→ **Stored data entries**:
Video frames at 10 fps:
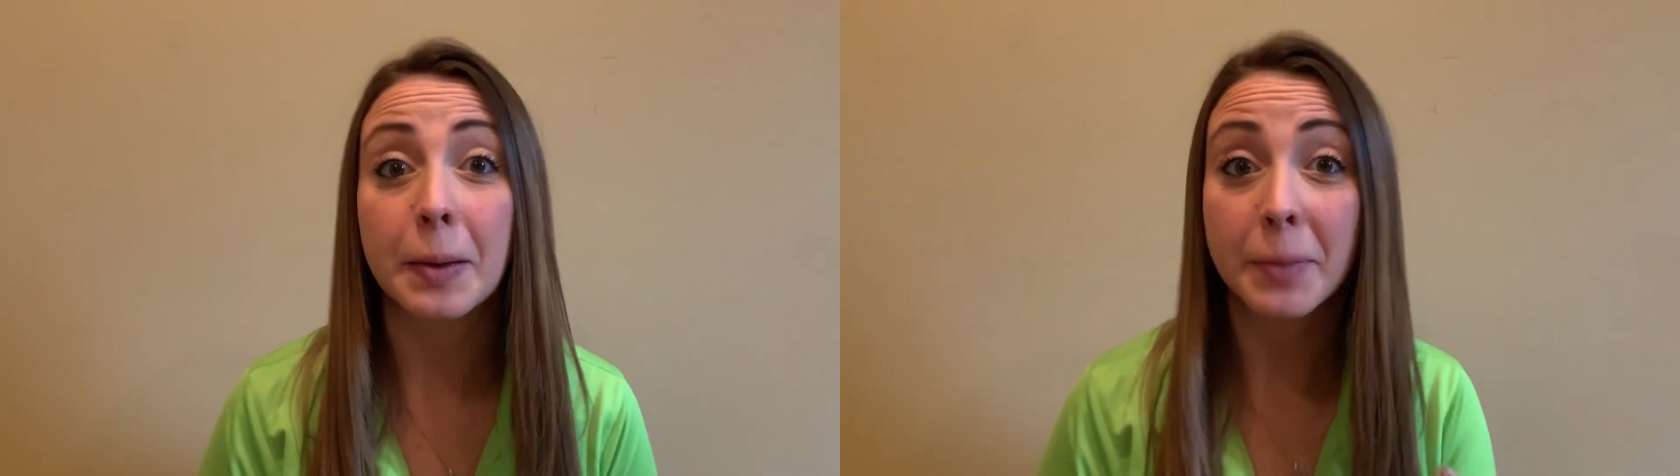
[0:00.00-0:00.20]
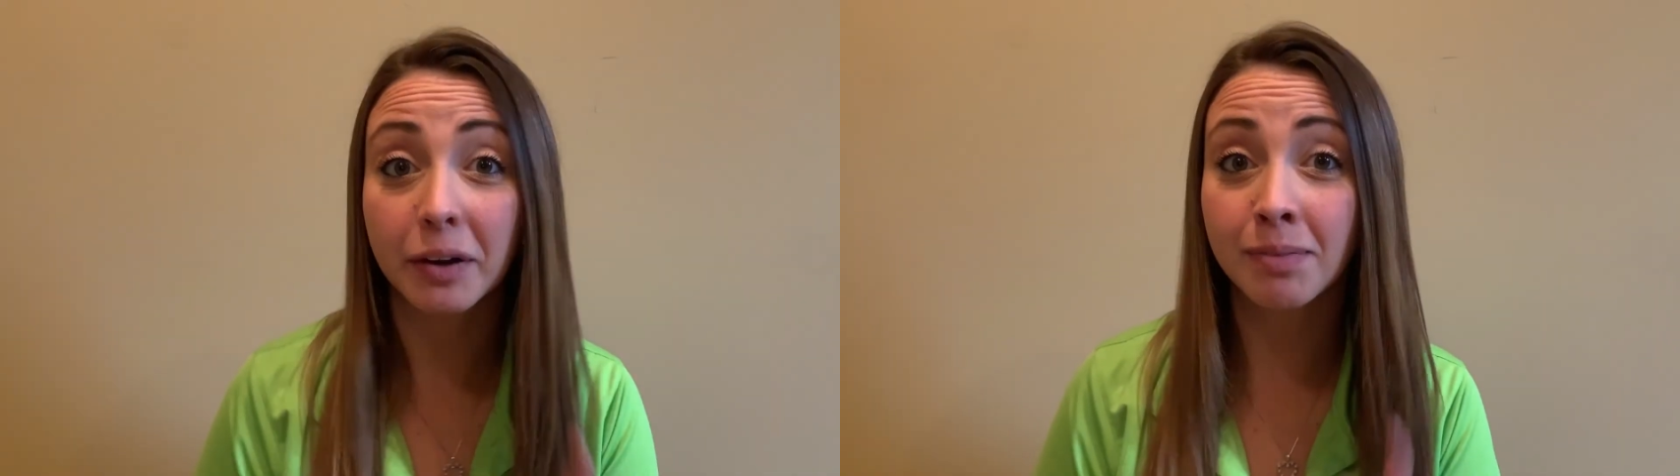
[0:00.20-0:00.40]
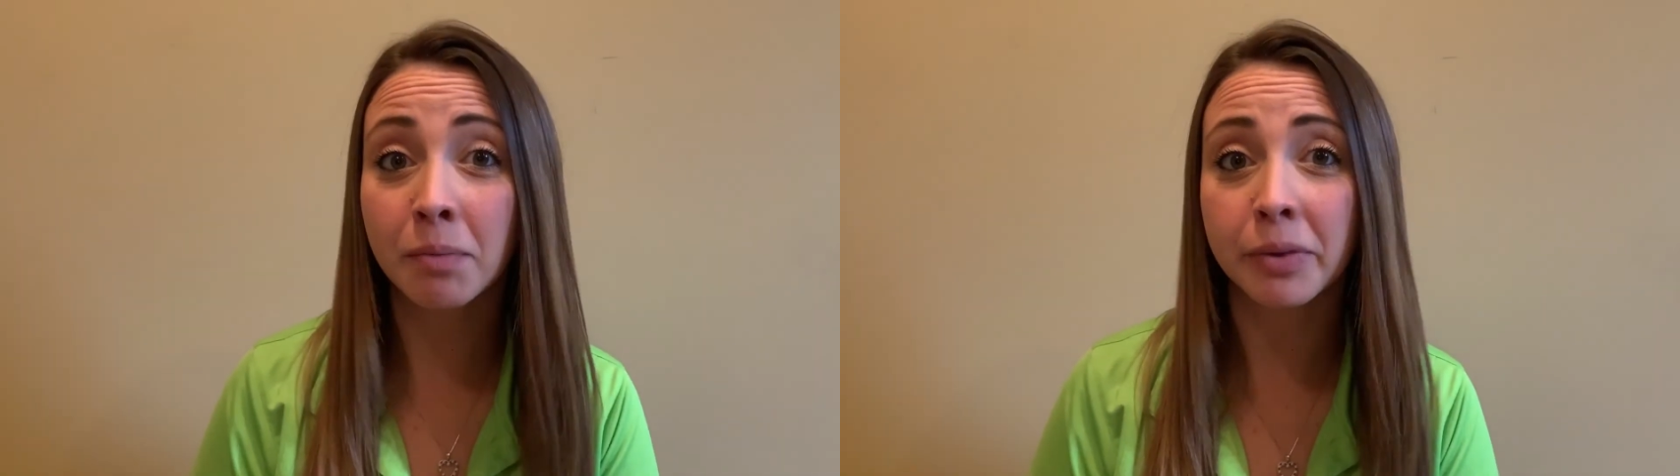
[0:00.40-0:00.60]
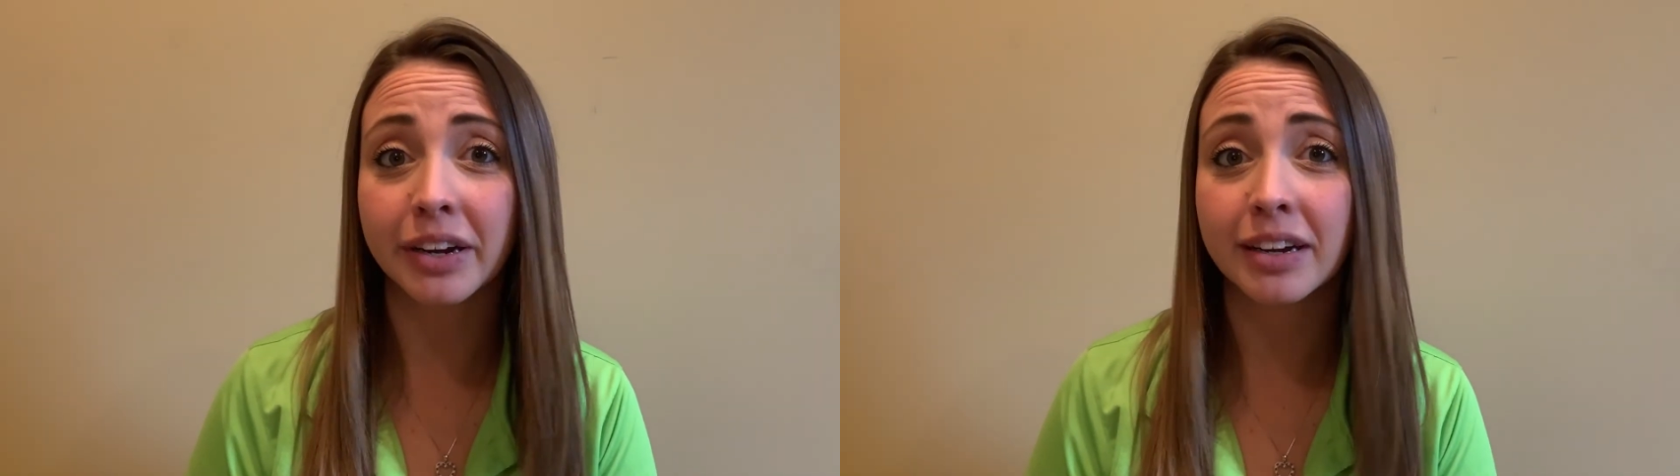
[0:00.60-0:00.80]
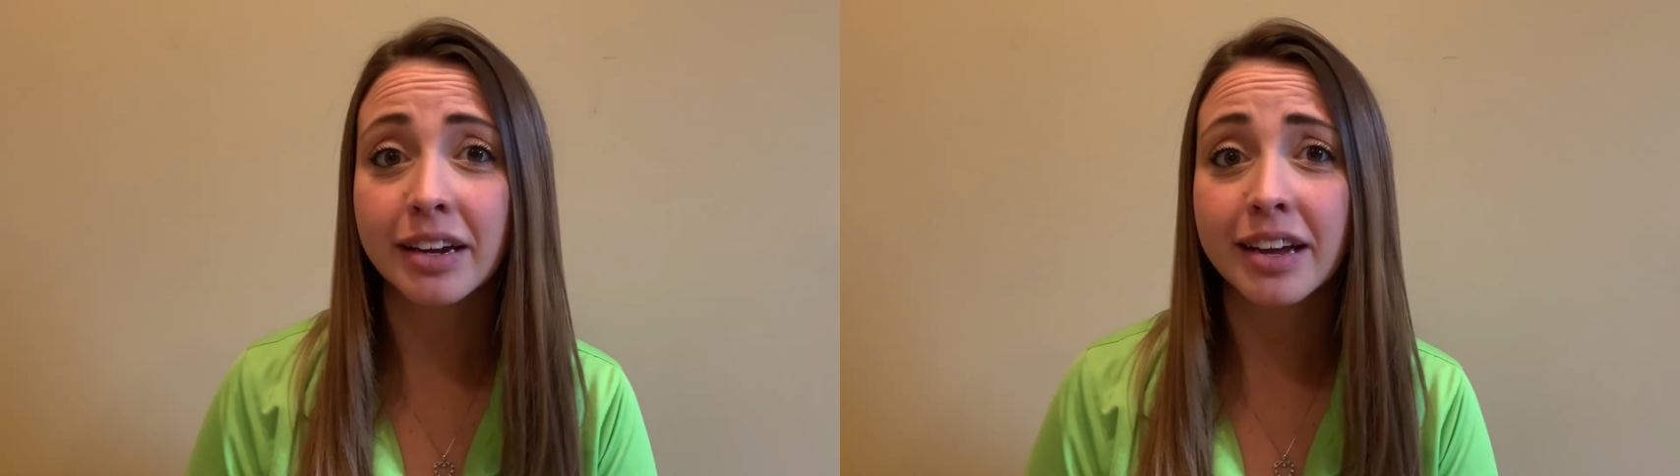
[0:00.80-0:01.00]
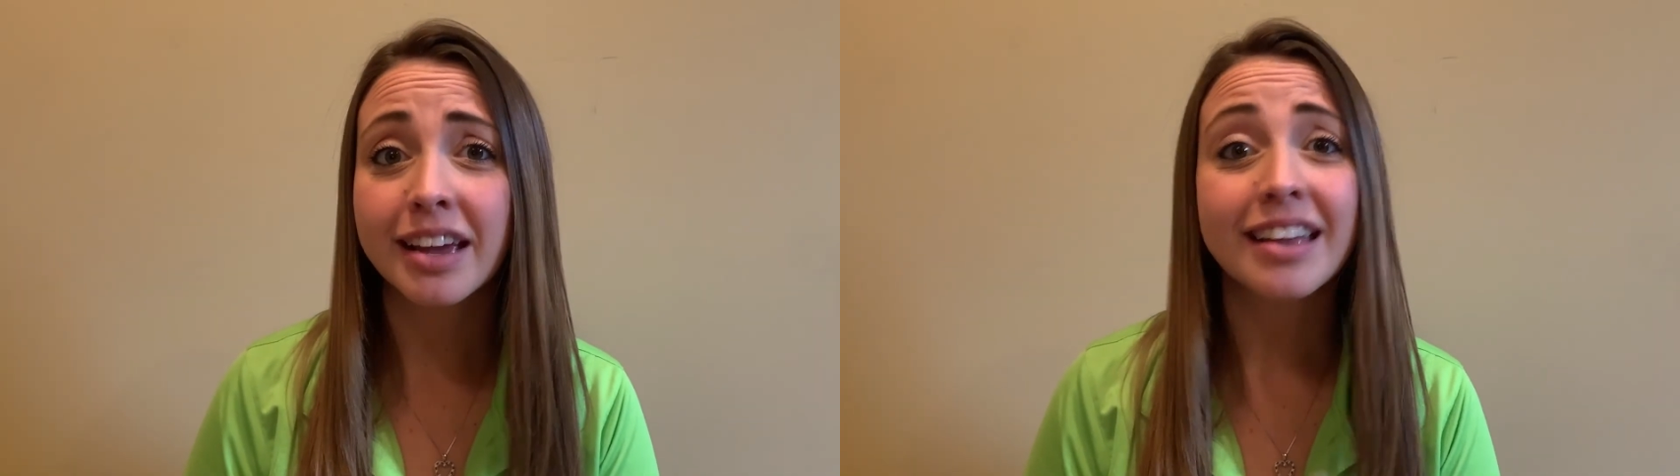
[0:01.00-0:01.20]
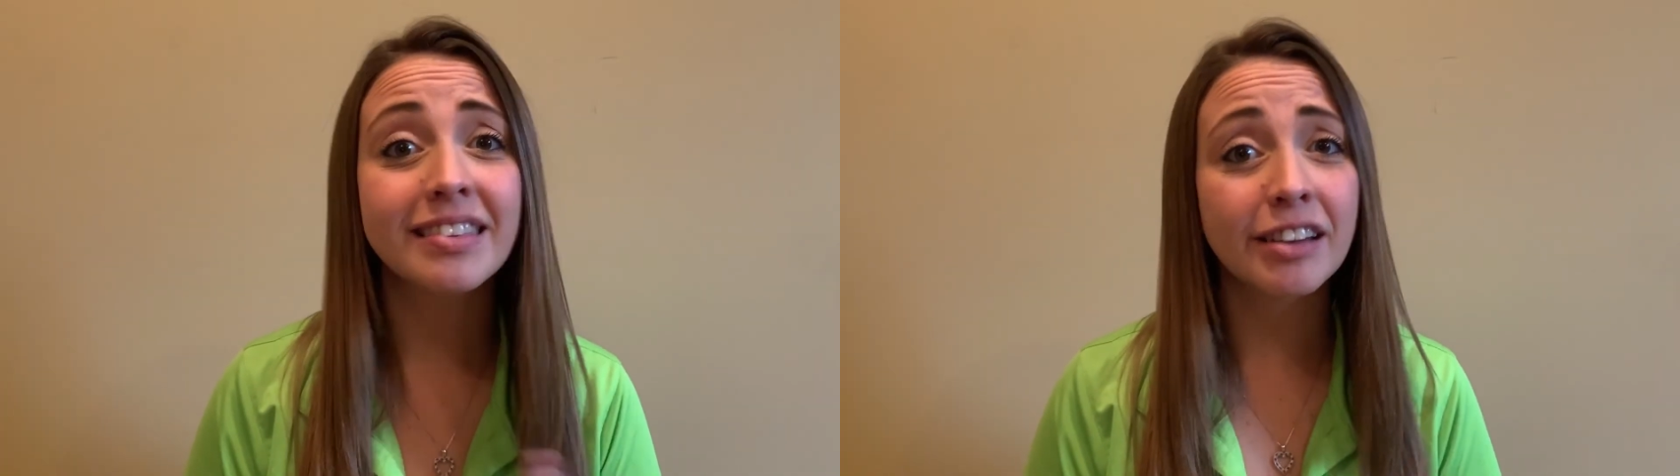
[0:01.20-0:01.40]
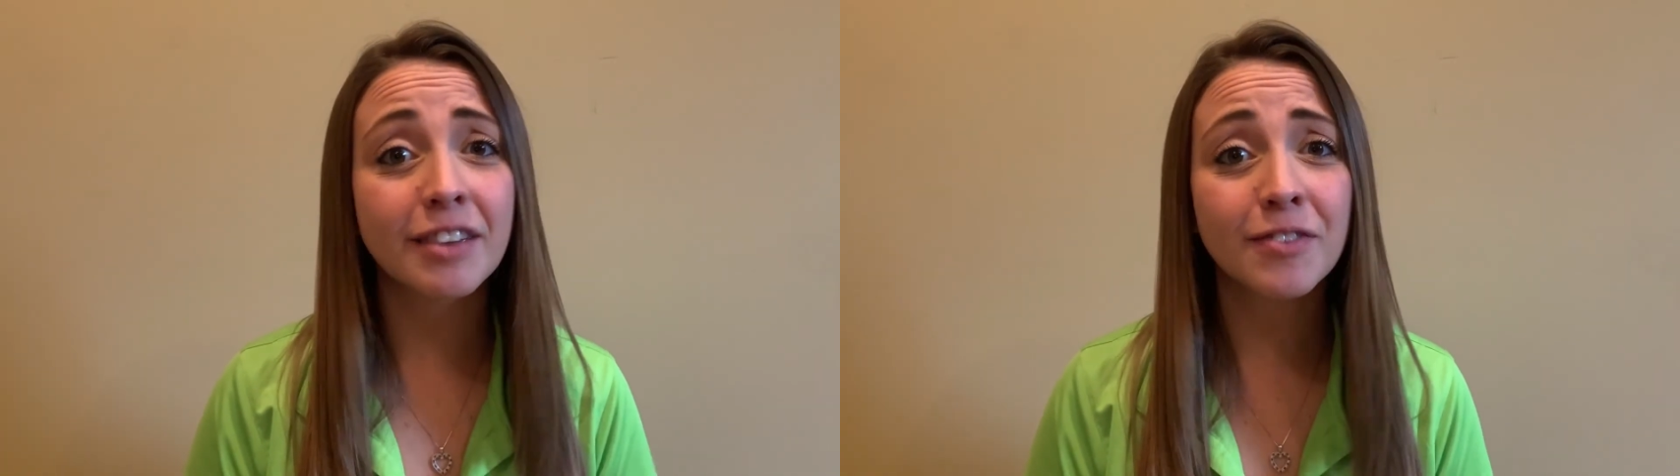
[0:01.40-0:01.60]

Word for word: But remember, dairy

→ **HOW TO COMPLETE THIS TASK**:
Transcribe all the lines above exactly; any image among them is skipped.

→ **ANSWER TO THIS EXERCISE**:
Video frames at 10 fps:
[0:00.00-0:00.20]
[0:00.20-0:00.40]
[0:00.40-0:00.60]
[0:00.60-0:00.80]
[0:00.80-0:01.00]
[0:01.00-0:01.20]
[0:01.20-0:01.40]
[0:01.40-0:01.60]

Word for word: But remember, dairy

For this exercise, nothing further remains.